The entries are to be written out word for word, with their images left out.
────
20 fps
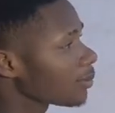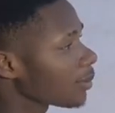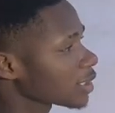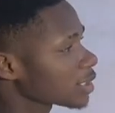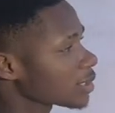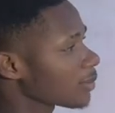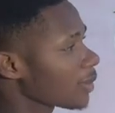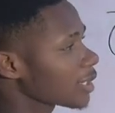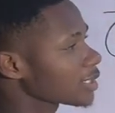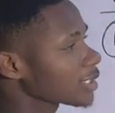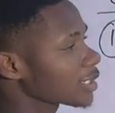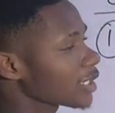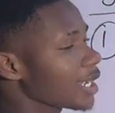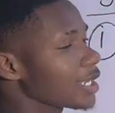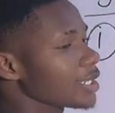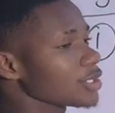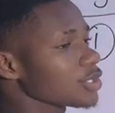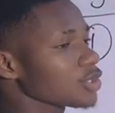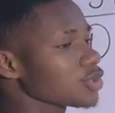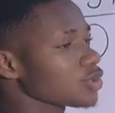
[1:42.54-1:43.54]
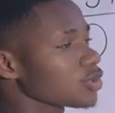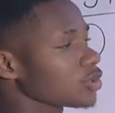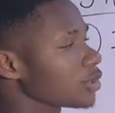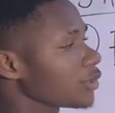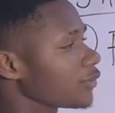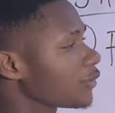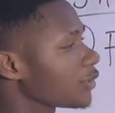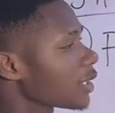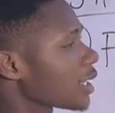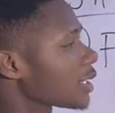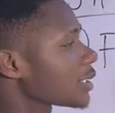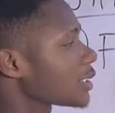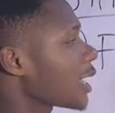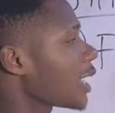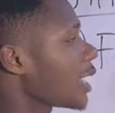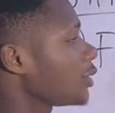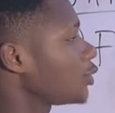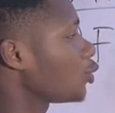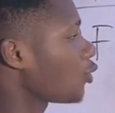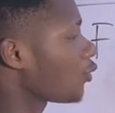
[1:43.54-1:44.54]
mathematically is also given as
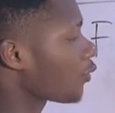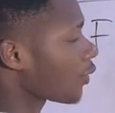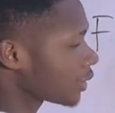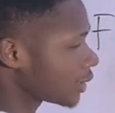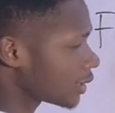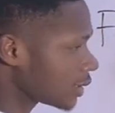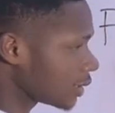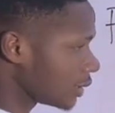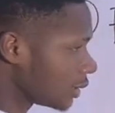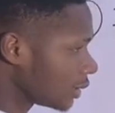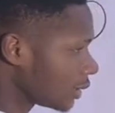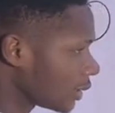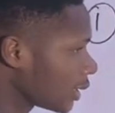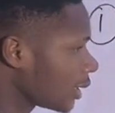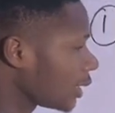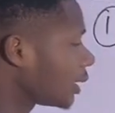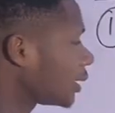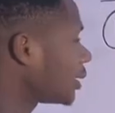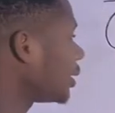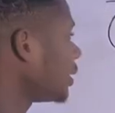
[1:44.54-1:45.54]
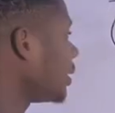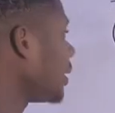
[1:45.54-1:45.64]
N over T. The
────
**Solution for this task**.
20 fps
[1:42.54-1:43.54]
[1:43.54-1:44.54]
mathematically is also given as
[1:44.54-1:45.54]
[1:45.54-1:45.64]
N over T. The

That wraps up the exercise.